Они беседовали чуть ли не до рассвета. Мищенко догадывался, что боксер связан с подпольщиками. Летчик жаждал борьбы. Андрей узнал, что весною прошлого года, в те дни, когда он с Усманом и Ефимом Семеновичем бежали из концлагеря и пробирались на восток, самолет Алексея Мищенко был сбит в неравном бою и загорелся. Мищенко спасся на парашюте. Он приземлился на территории, занятой врагом, в перестрелке был ранен в левую ногу, упал. Попытался подняться, но в это время получил удар прикладом по голове и потерял сознание. Так он попал в плен. Был в концлагерях под Орлом, Смоленском, Лодзем, Ноймарком. В Ноймарке создали подпольную группу, готовили групповой вооруженный побег. Но осуществить его не удалось. Гестаповцы схватили руководителя группы капитана Филиповского и Алексея Мищенко. Истязали ужасно. Голых, окровавленных, волоком тащили перед военнопленными, запугивая их ужасами пыток, чтобы они выдали организатора подполья. Гестаповцы не знали, что руководитель у них в руках. Но как они ни бесились, никто из товарищей по лагерю ничего не сказал. Наконец палачам надоело возиться с пленниками, и их отправили в городскую тюрьму.
– Мы с Филиповским не могли ни сидеть, ни лежать, – продолжал свой рассказ летчик, – ждали расстрела. К вечеру в коридоре тюрьмы послышался топот ног, голоса. Они приближались к нашей камере. Сердце мое ёкнуло. Мы поцеловались, пожали друг другу руки, приготовились к смерти… Вот загремел замок, раскрылась стальная массивная дверь. Из коридора нас с любопытством и страхом рассматривала толпа гражданских и военных. Слышались возгласы: «О! Комиссар! Руссиш комиссар!» Тюремщик объяснил, что «нас поймали вовремя, опоздай гестапо на день-другой, и мы подняли бы восстание в лагерях всей Померании». И мы поняли, в чем тут дело, что это за экскурсия. Очевидно, следователь гестапо, решив получить следующий чин или орден, раздул и приукрасил наши «преступления». Стало ясно, что виселицы нам не избежать. Но, как видишь, нас не повесили, а бросили сюда, в Бухенвальд.
ГЛАВА ДВАДЦАТЬ ВОСЬМАЯ
Вымыв умывальник, прибрав барак, Андрей направился за кипятком для бака. Он шел и, размахивая пустыми ведрами, насвистывал любимую песню:
Эта песня как нельзя лучше отвечала его душевному состоянию. Он хотел и, следовательно, добился своего, он искал и нашел то, к чему стремился… Встречному эсэсовцу он так лихо откозырял снятием шапки, что тот только самодовольно ухмыльнулся.

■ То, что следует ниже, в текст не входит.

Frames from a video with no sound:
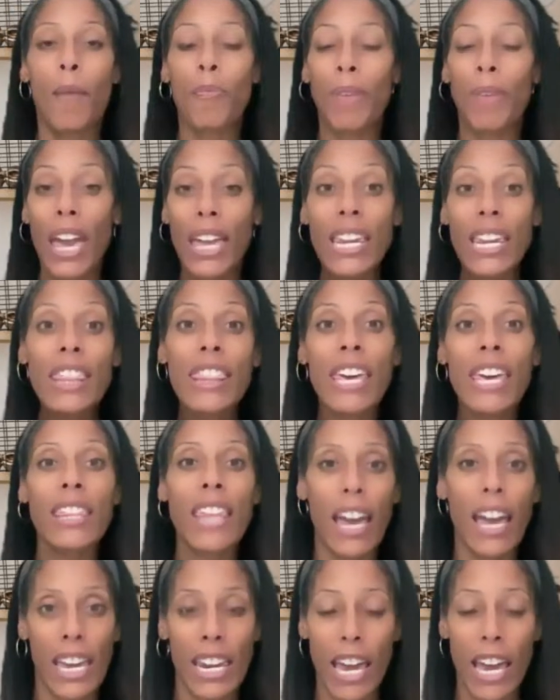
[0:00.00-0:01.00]
anything
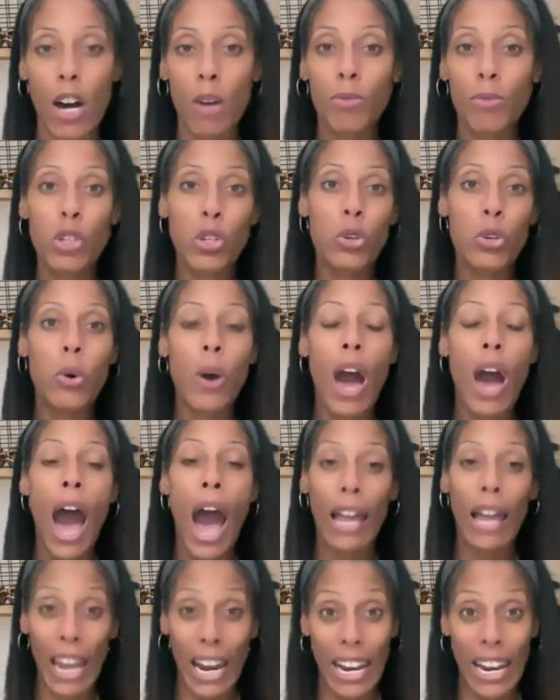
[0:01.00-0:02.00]
that can help do
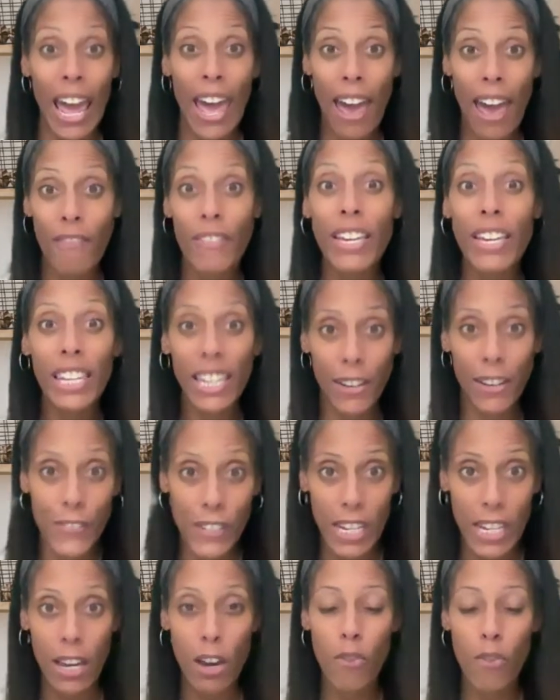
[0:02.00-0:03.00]
a lot of heavy
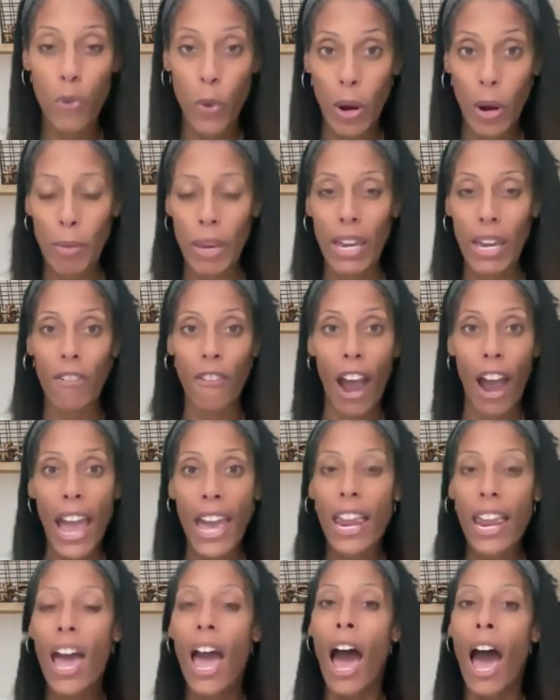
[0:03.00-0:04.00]
lifting for me,
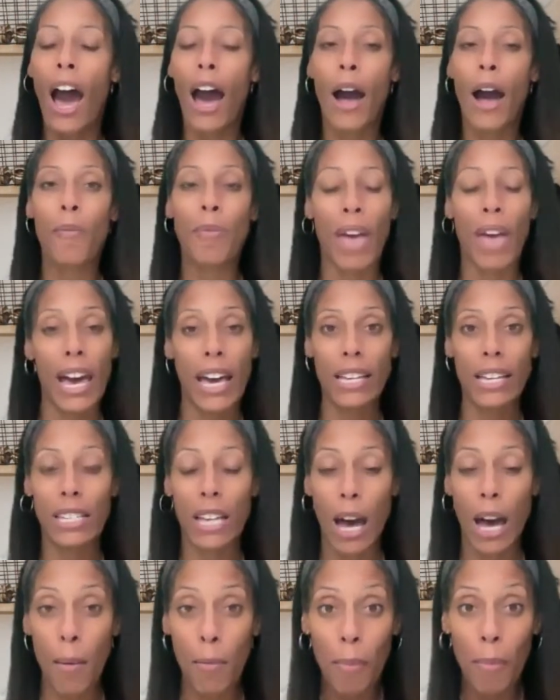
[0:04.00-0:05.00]
right? As
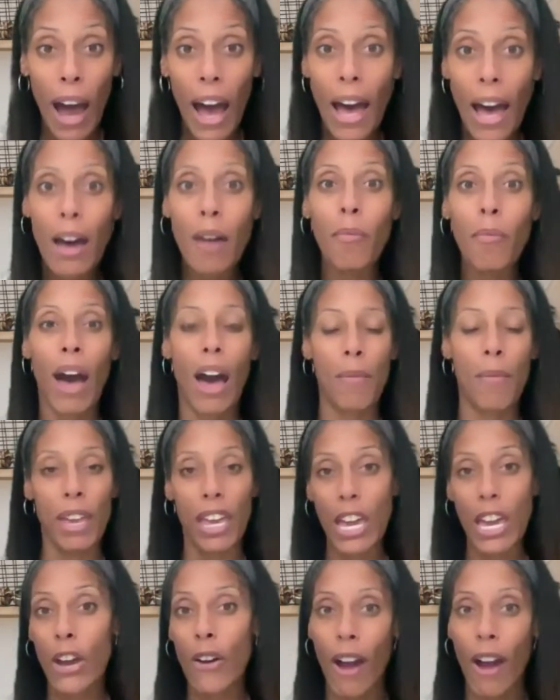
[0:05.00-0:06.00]
a mom, I'm
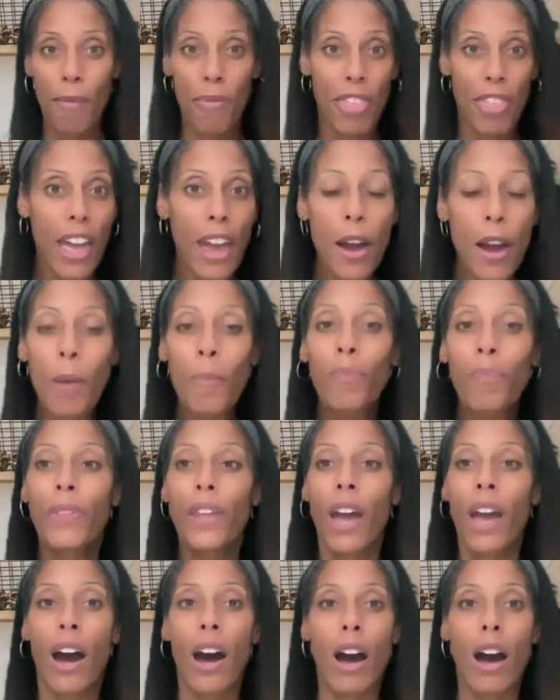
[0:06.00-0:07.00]
here, I'm there,
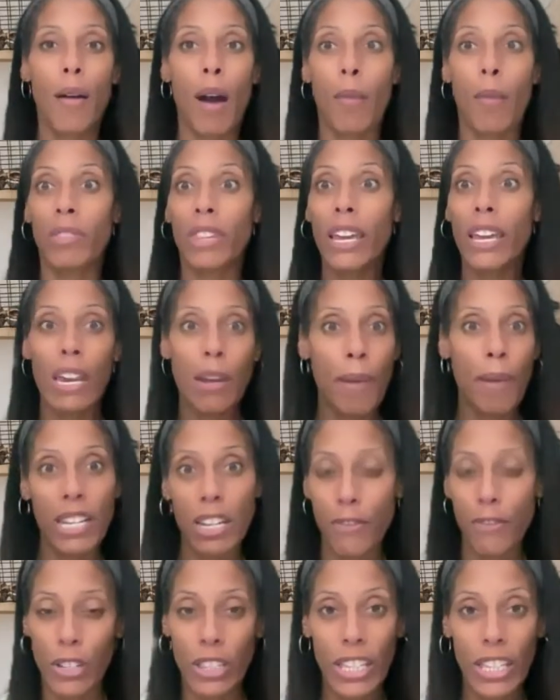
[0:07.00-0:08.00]
I'm thinking about
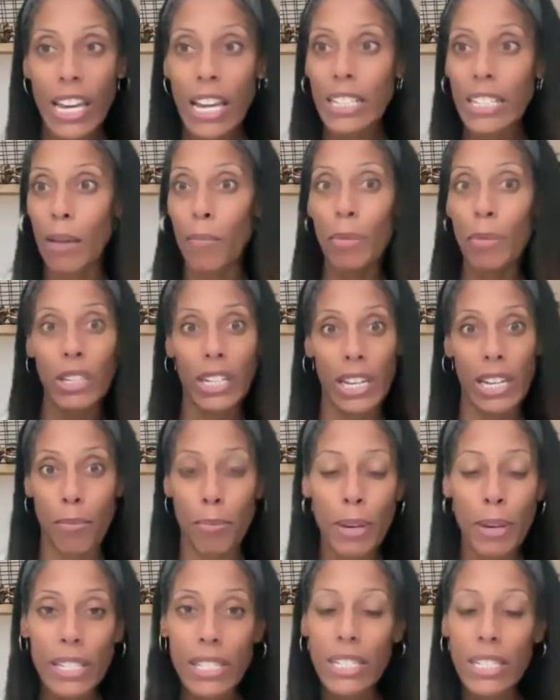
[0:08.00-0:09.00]
different things, I'm building a
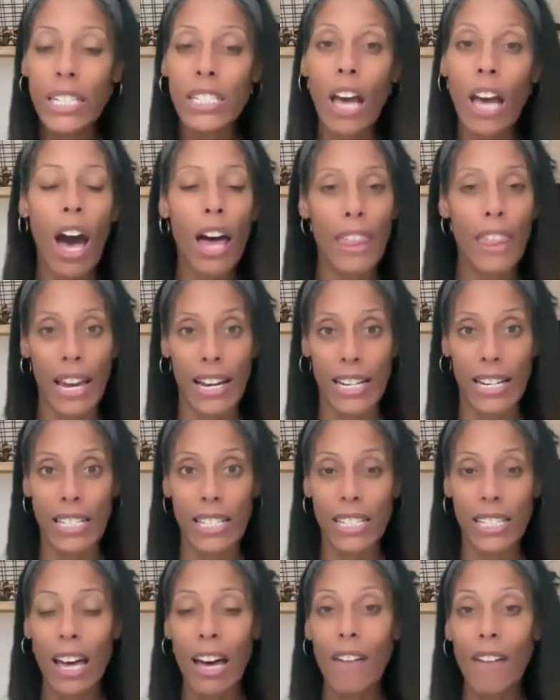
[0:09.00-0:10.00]
business, all that good
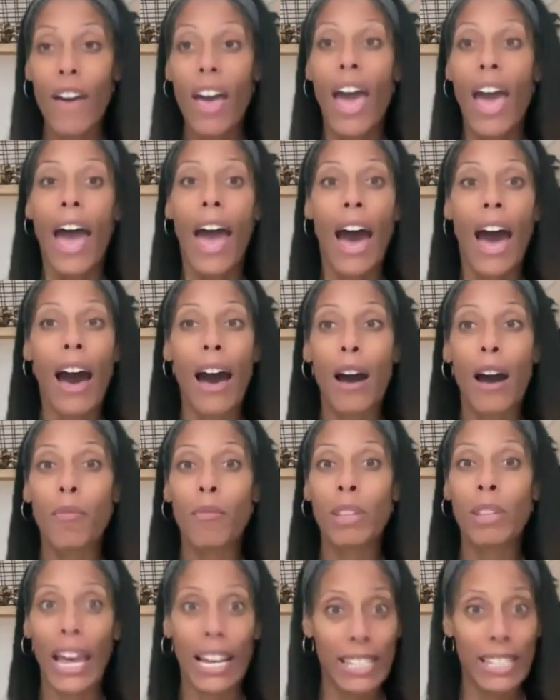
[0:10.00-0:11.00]
stuff.
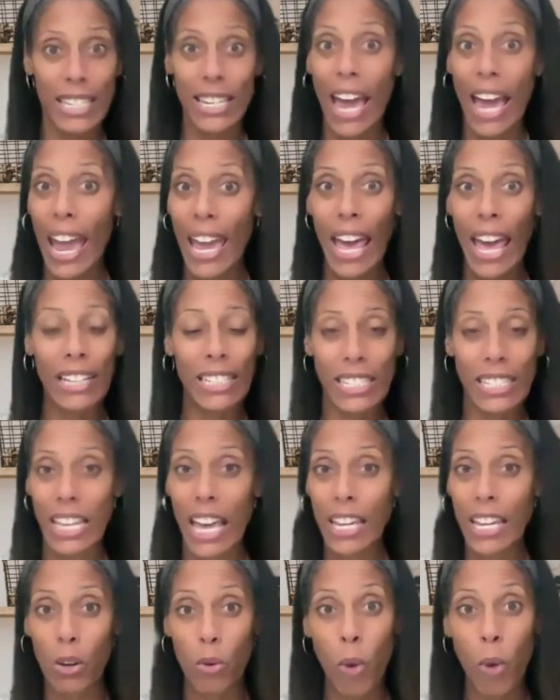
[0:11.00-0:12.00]
Like tonight, I just
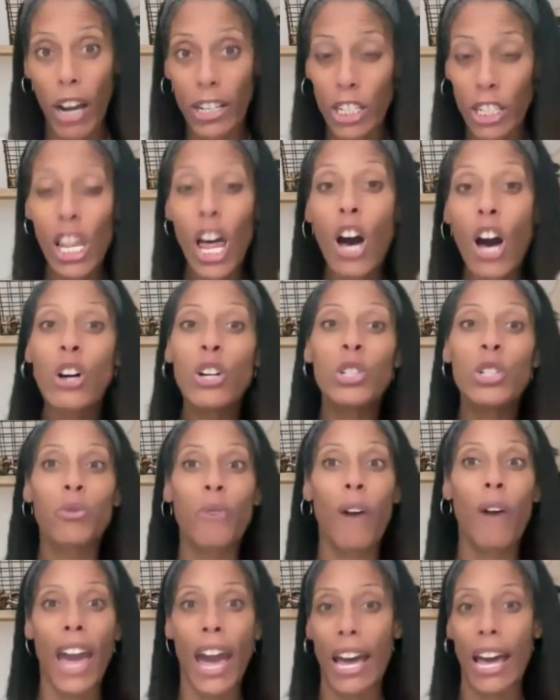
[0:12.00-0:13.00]
had to wash clothes,
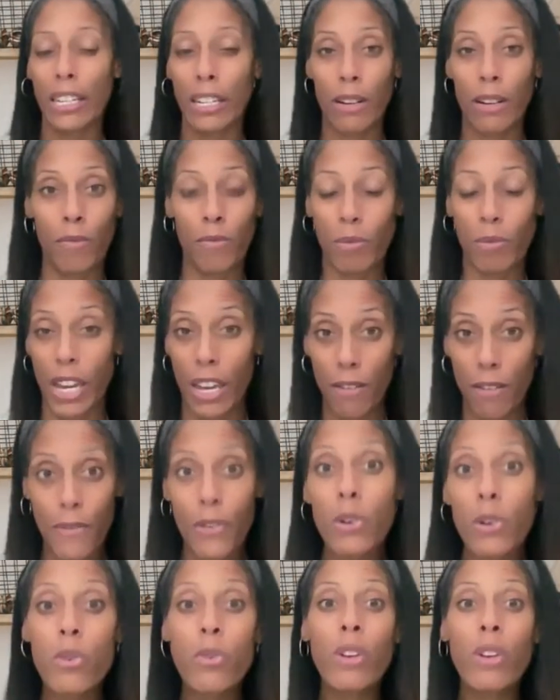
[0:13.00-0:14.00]
right? I had to get
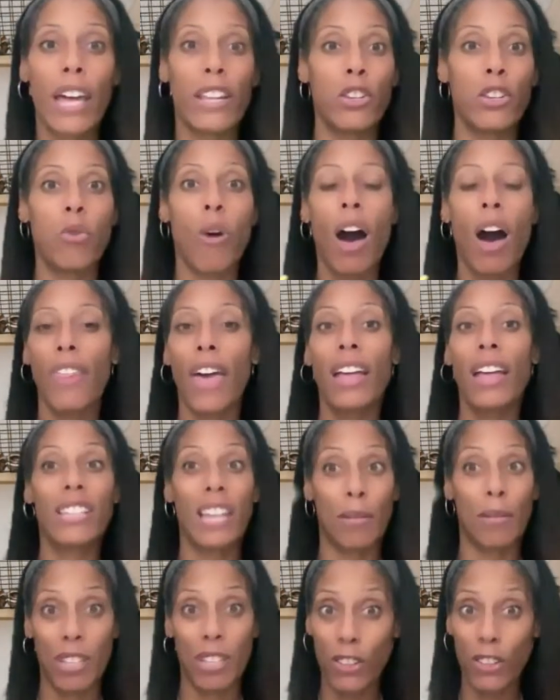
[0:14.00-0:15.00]
food, I had to do all that. And
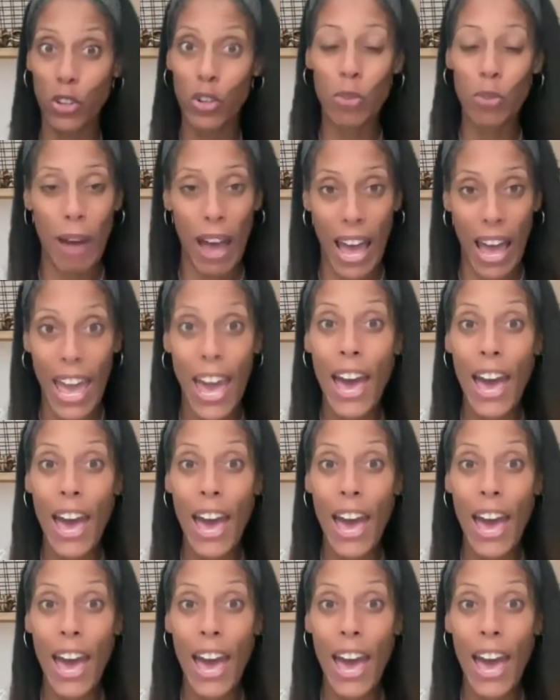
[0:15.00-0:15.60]
I'm set to do my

– Андрей, подожди, – из дверей ревира махал рукой Пельцер. – Ты что не заходишь?
Бурзенко повернул в ревир:
– В гости к старым друзьям всегда со всем удовольствием.
У Пельцера, несмотря на приветливую улыбку, в глазах была грусть. Это заметил Андрей.
– Ты что, старина, печалишься?
– А ты что, не знаешь? Разве радоваться есть время?
– Моя веселость никого не страшит. Я не Смоляк.
– Да нет, я не об этом, – Пельцер посмотрел на Андрея долгим взглядом.
– Умирают только один раз, – не унимается Андрей, – и хуже смерти ничего не бывает.
– Бывает и хуже, – и, немного помолчав, Пельцер спросил: – Ты Костю-моряка давно встречал?
– Костю? Черноморда? Недавно… – Андрей задумался: когда же они в последний раз виделись? – Ну, недели полторы-две тому назад… А что?
– Почему он не показывается? Не случилось беды с ним какой?
– Костя из огня выскочит и в воде не утонет.
– Ты еще юн, молодой человек. Я слышал, к ним в кочегарку фрау Эльза заглядывала. Там, где побывает Эльза, всегда трупы остаются… Хуже гадюки она, чирий ей на всю голову…
Андрей принес кипяток, залил бак. Спрятал ведра. «Странно, почему Пельцер о Косте беспокоится?» Андрей задумался. Когда же, действительно, он в последний раз встречался с Костей? Стал перебирать дни, недели. После памятной ночи, когда они вместе лупили зеленых, черноморец забегал только раза два. А потом? Потом продукты из кухни начал приносить другой товарищ. Испанец Перессо. Андрей спросил у него, где, мол, Костя, но тот ничего вразумительного не ответил. И вот уже продолжительное время с Костей они не встречаются. Беспокойство Пельцера передалось Андрею. А вдруг и в самом деле с Костей что-либо случилось? Может, ему помощь нужна? А я песенки распеваю.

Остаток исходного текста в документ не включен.